A two-goal advantage would be a decent return against such a talented outfit, but when Leblond scored again just before the hour mark, to put Reims 4-1 ahead, the tie was sliding rapidly away from the Hungarians. Heading towards the last ten minutes though, Swiss referee Gottfried Dienst who, ten years later would award the most controversial goal in World Cup history, offered a lifeline with a penalty. Lantos converted and, at 4-2, the door was not firmly shut. All would depend on the early exchanges in Budapest two weeks later.

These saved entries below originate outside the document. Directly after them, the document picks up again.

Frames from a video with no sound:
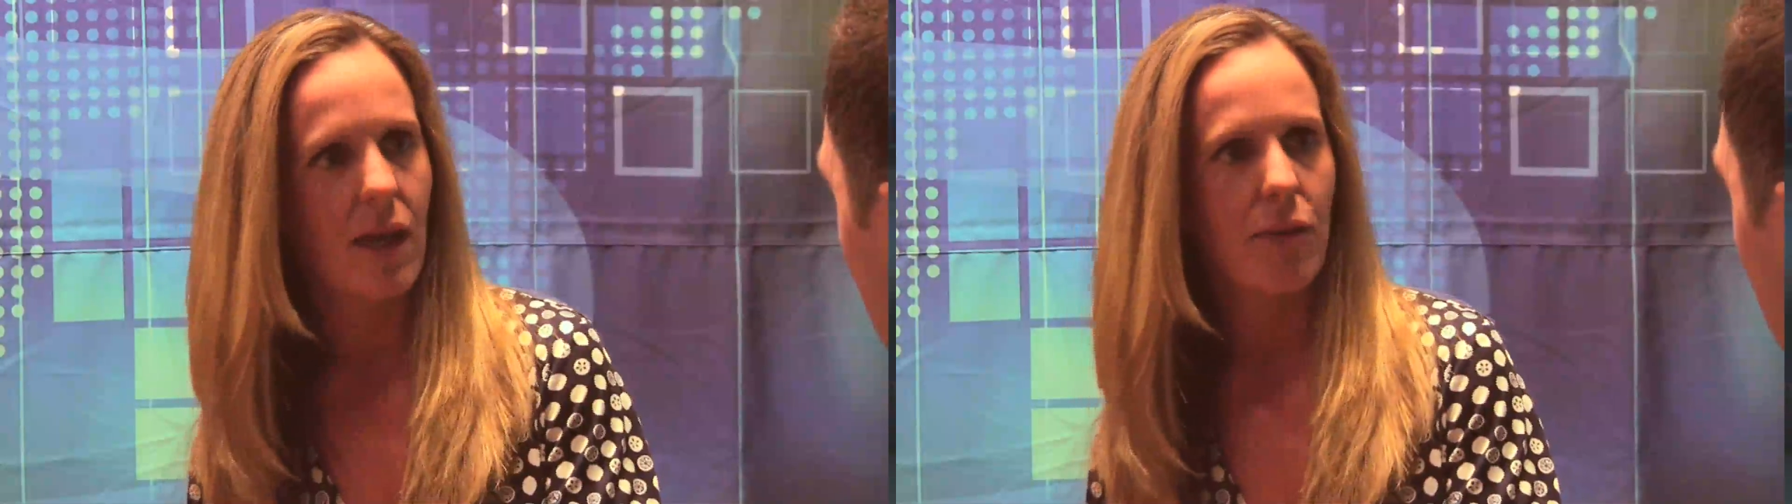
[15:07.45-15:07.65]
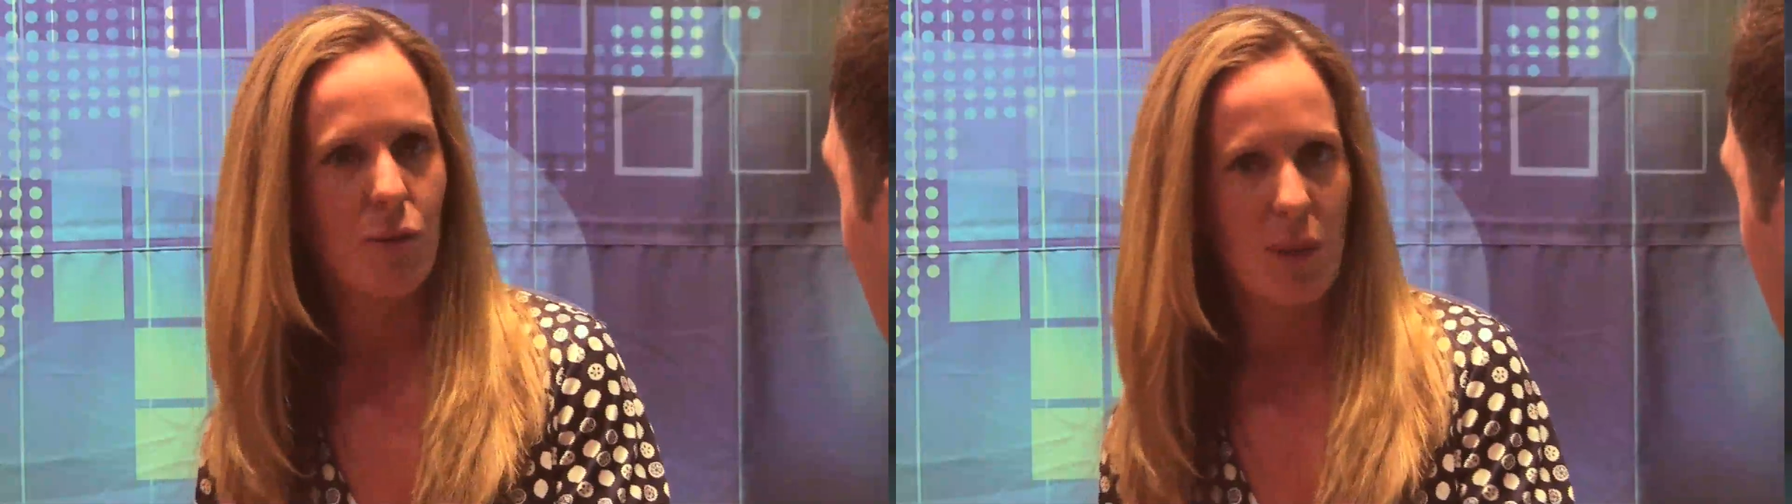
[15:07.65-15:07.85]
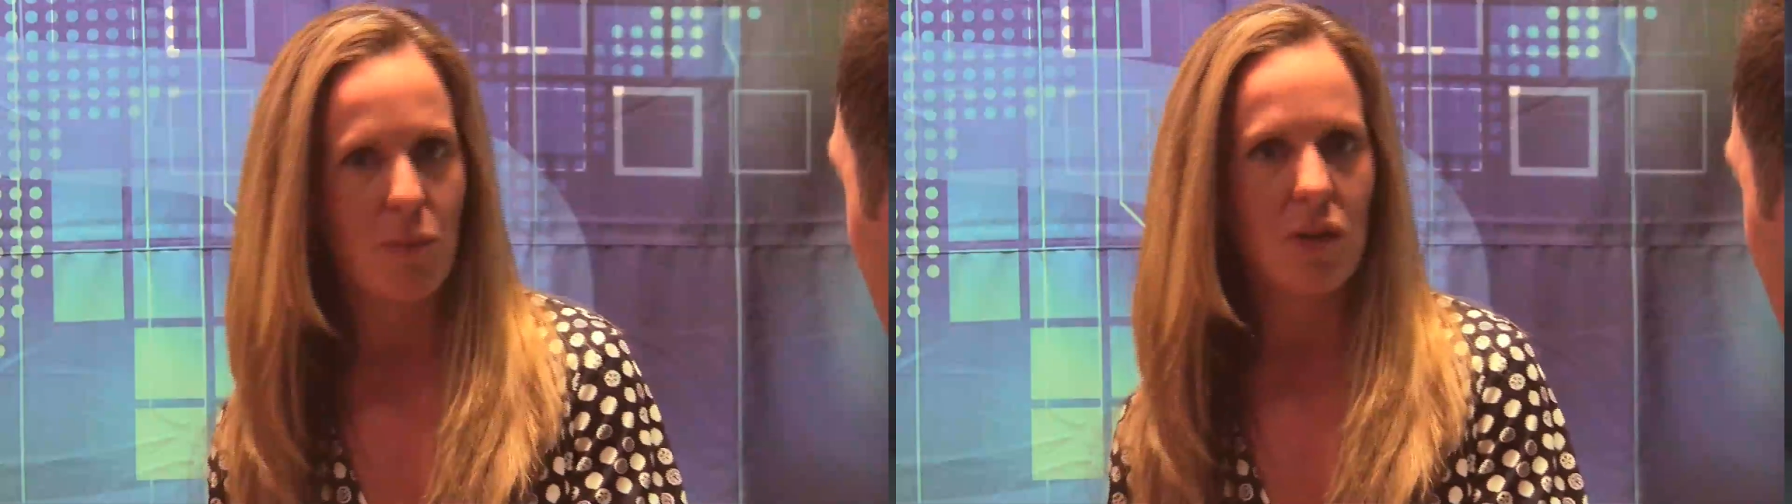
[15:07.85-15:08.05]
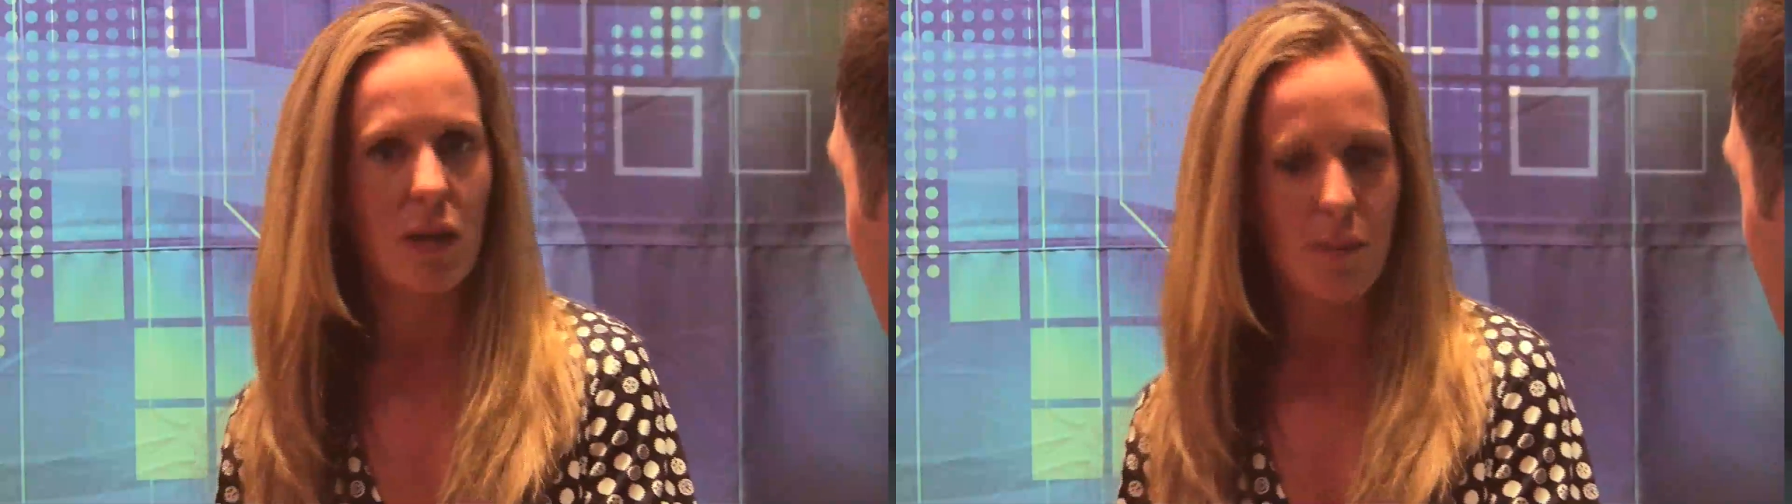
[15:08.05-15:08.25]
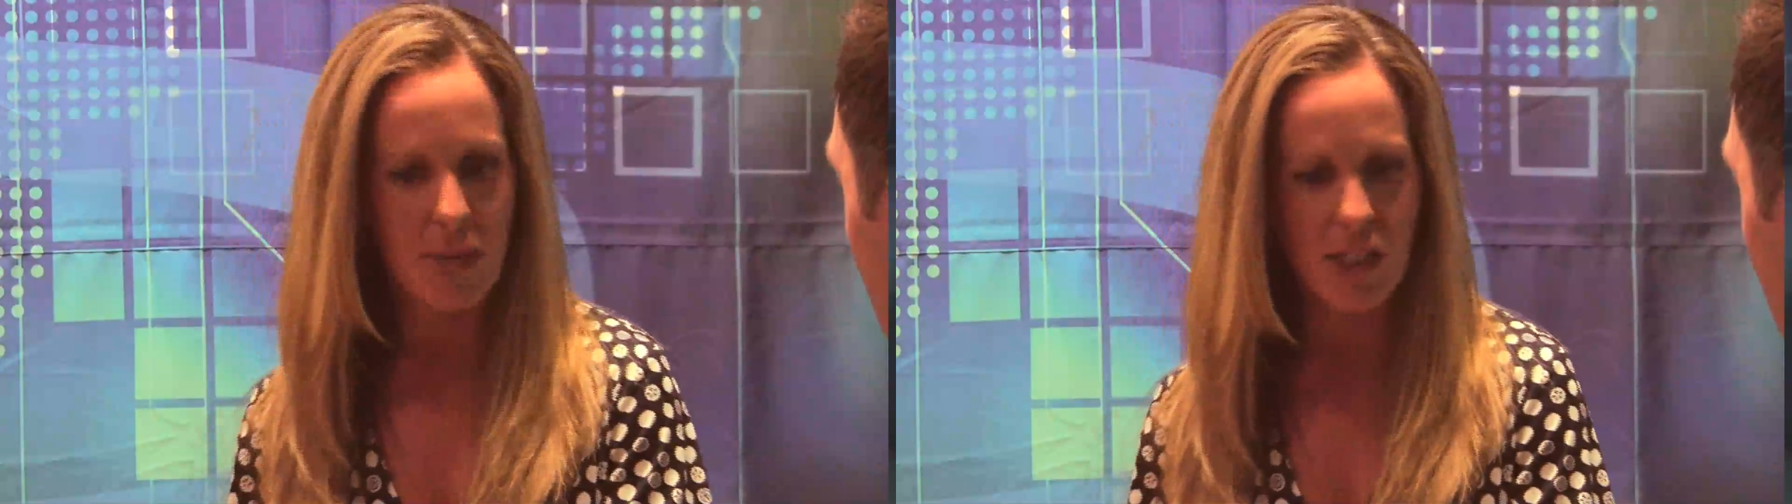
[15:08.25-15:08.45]
And remember, the
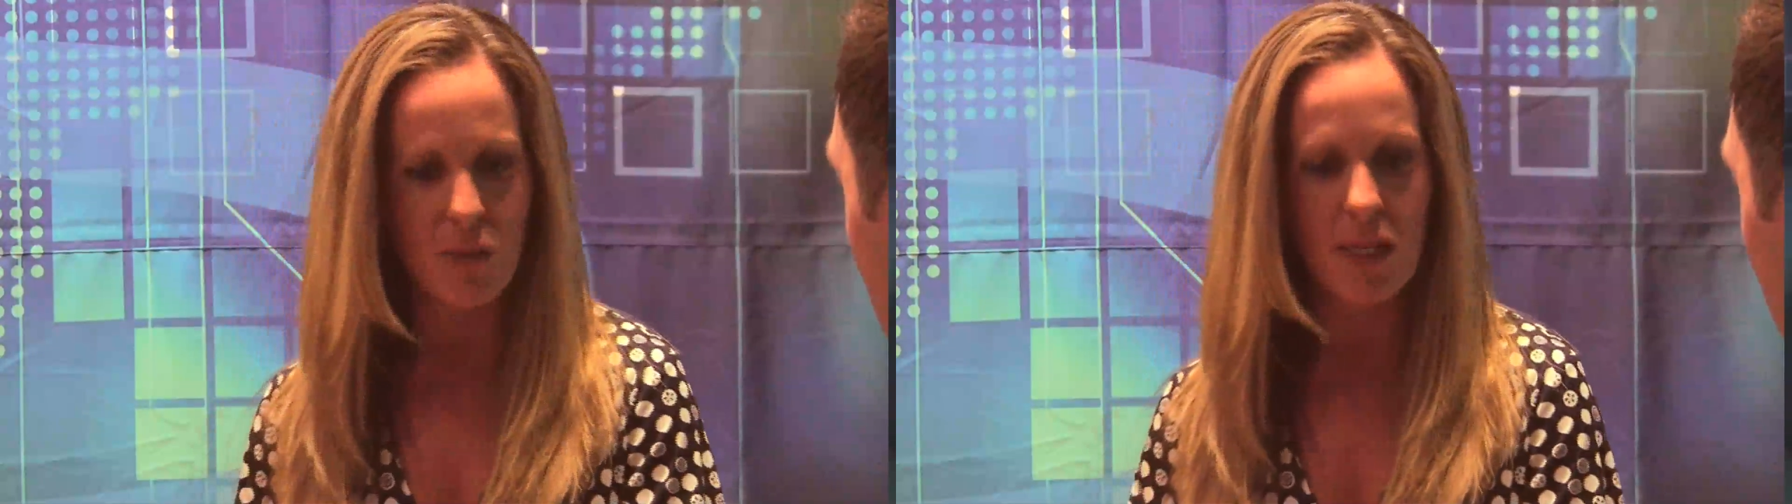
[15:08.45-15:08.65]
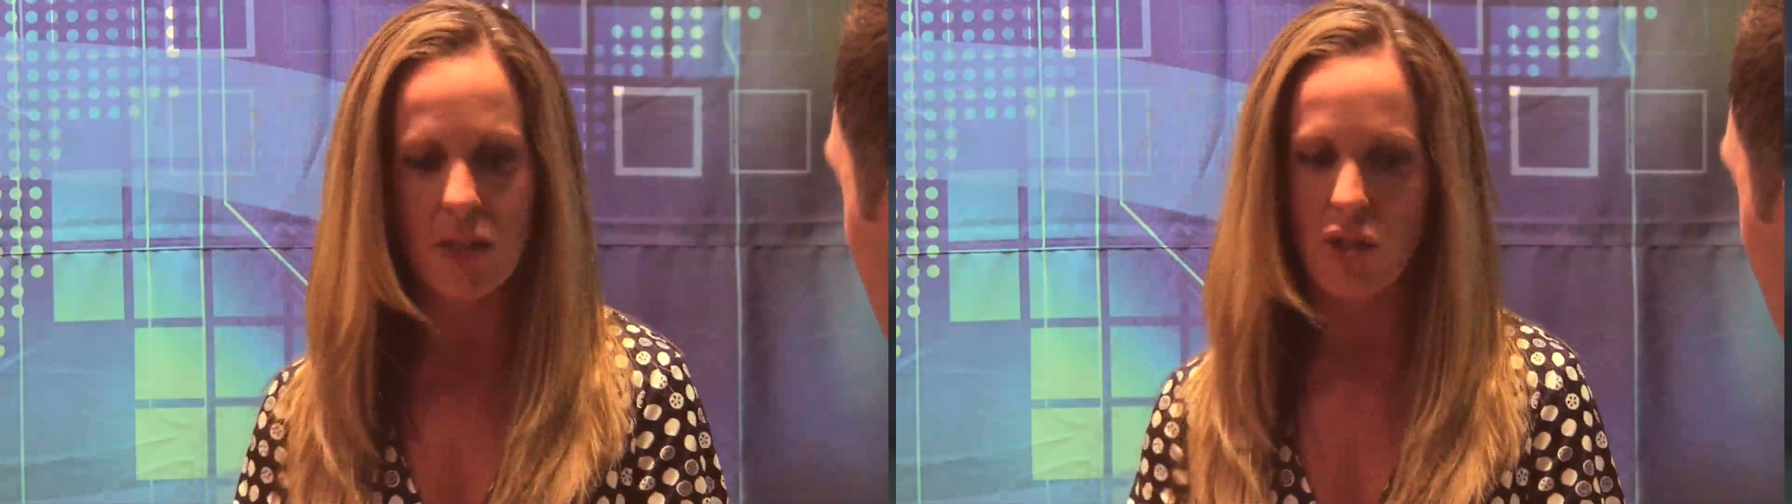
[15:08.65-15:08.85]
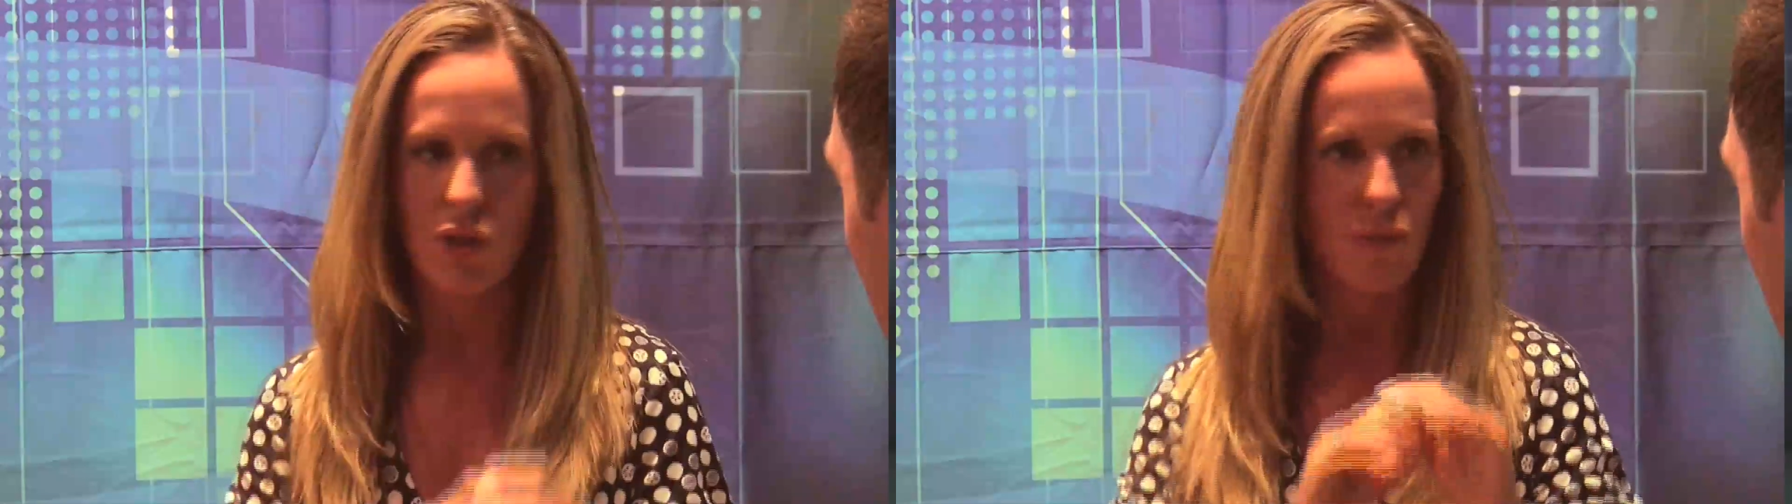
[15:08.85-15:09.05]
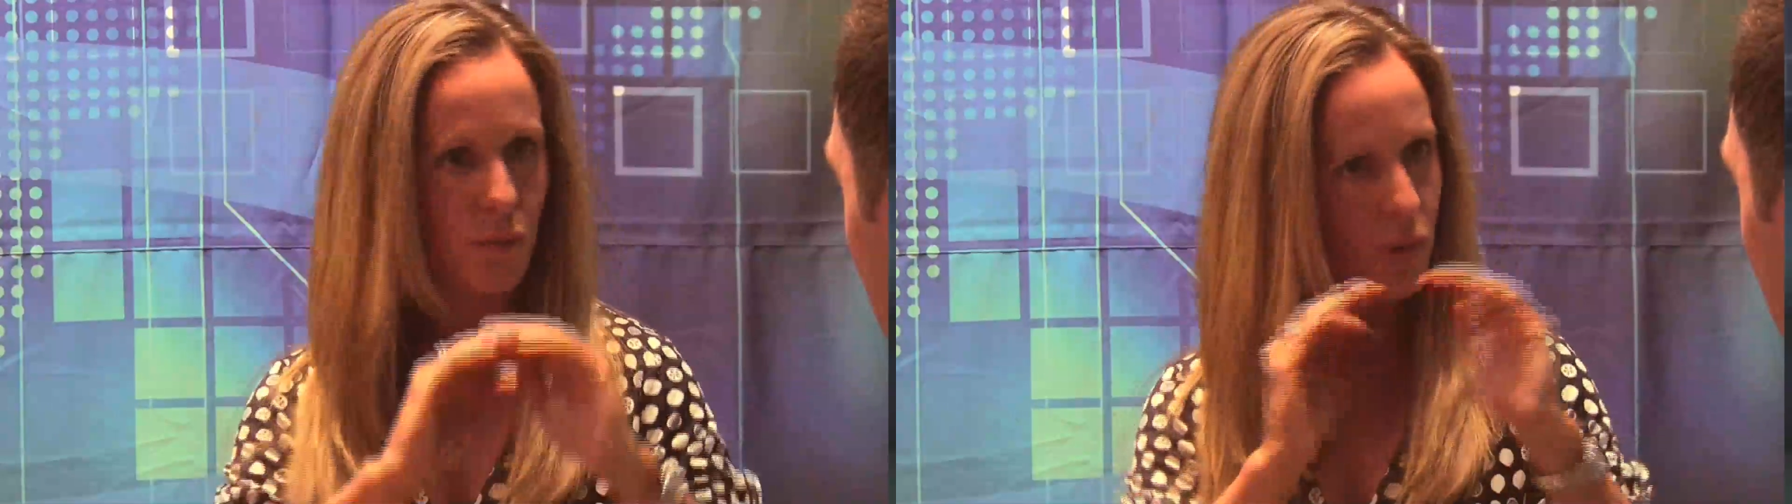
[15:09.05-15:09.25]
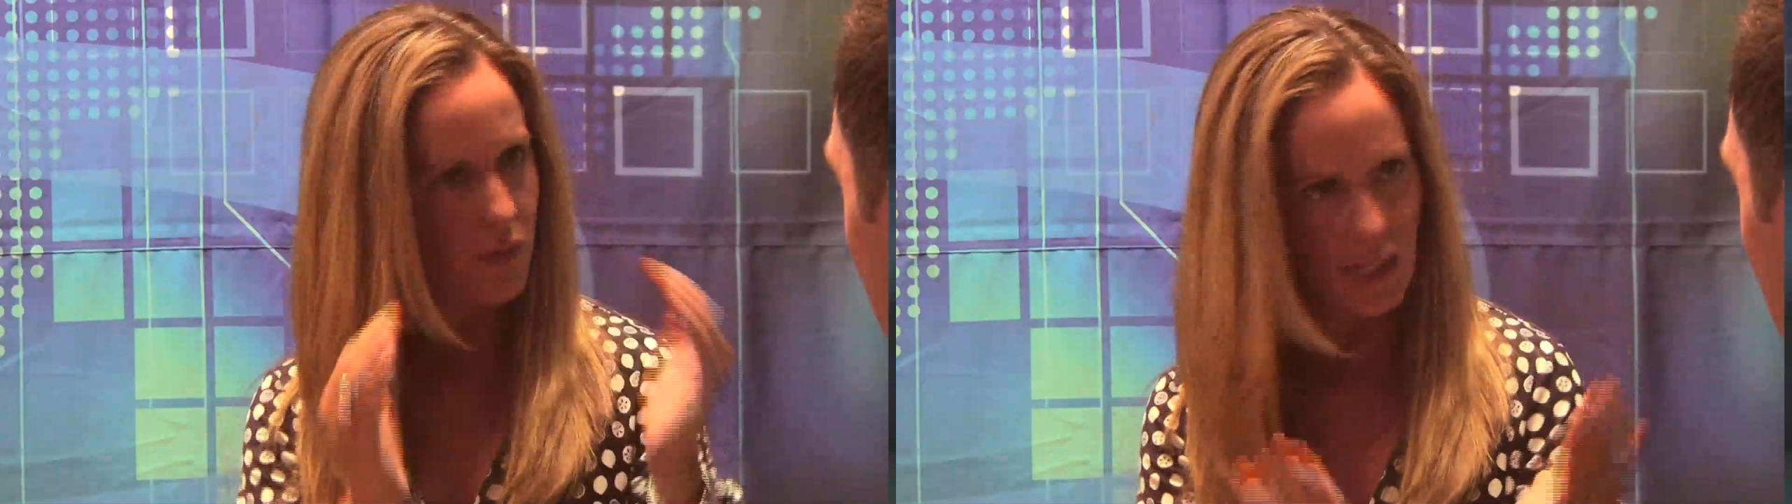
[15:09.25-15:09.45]
lumpectomy is just
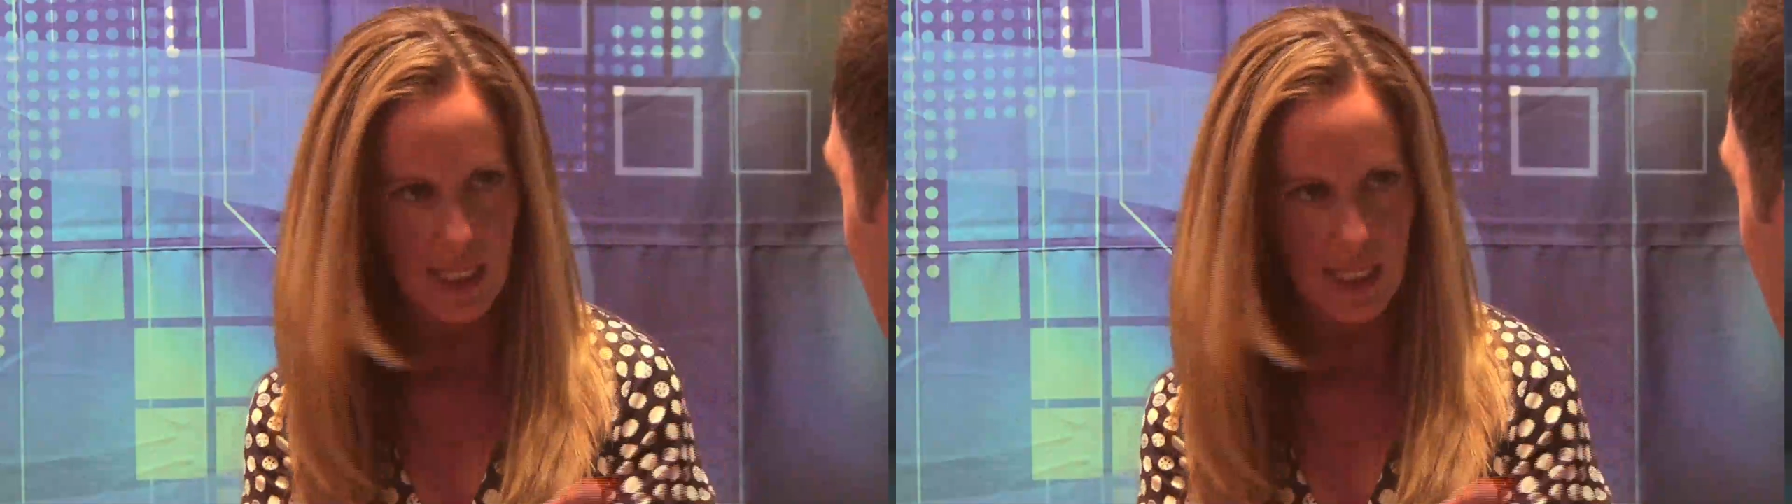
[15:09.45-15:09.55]
removing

With the Christmas festivities now behind them, the teams met again on 28 December at the MTK Stadion, Budapest in a game replete with goals and changing fortunes. It was now almost de rigueur that Glovacki would score the opening goal, and that truism was underscored once more as he put the French club into the lead on six minutes. It was an opening of the floodgates. Five minutes later, Lantos notched another spot-kick to square things up on the night, but a brace from Bliard on 20 and 44 minutes had the French in apparent total control, at 1-3 in this game and 4-2 from the first leg, the Hungarians were surely now done. As if to underscore things, Jean Templin added a fourth goal for the visitors, a dozen minutes after the restart. A Palotás strike a minute later seemed the most insignificant of consolations, but another Lantos penalty entering the last 20 minutes offered renewed, if surely ultimately forlorn, hope. Palotás would add a fourth goal for the home team, but with only eight minutes remaining after the strike, it was too little, too late, and Stade de Reims had survived a stormy encounter to win their way into the last four of the competition. The Hungarians were eliminated and, thanks to the political turmoil that would envelop their country the following autumn, with them went the last opportunity for a Hungarian club, comprising players so resplendent in the cherry red of the Magical Magyars national team, to become a force in the nascent European Cup.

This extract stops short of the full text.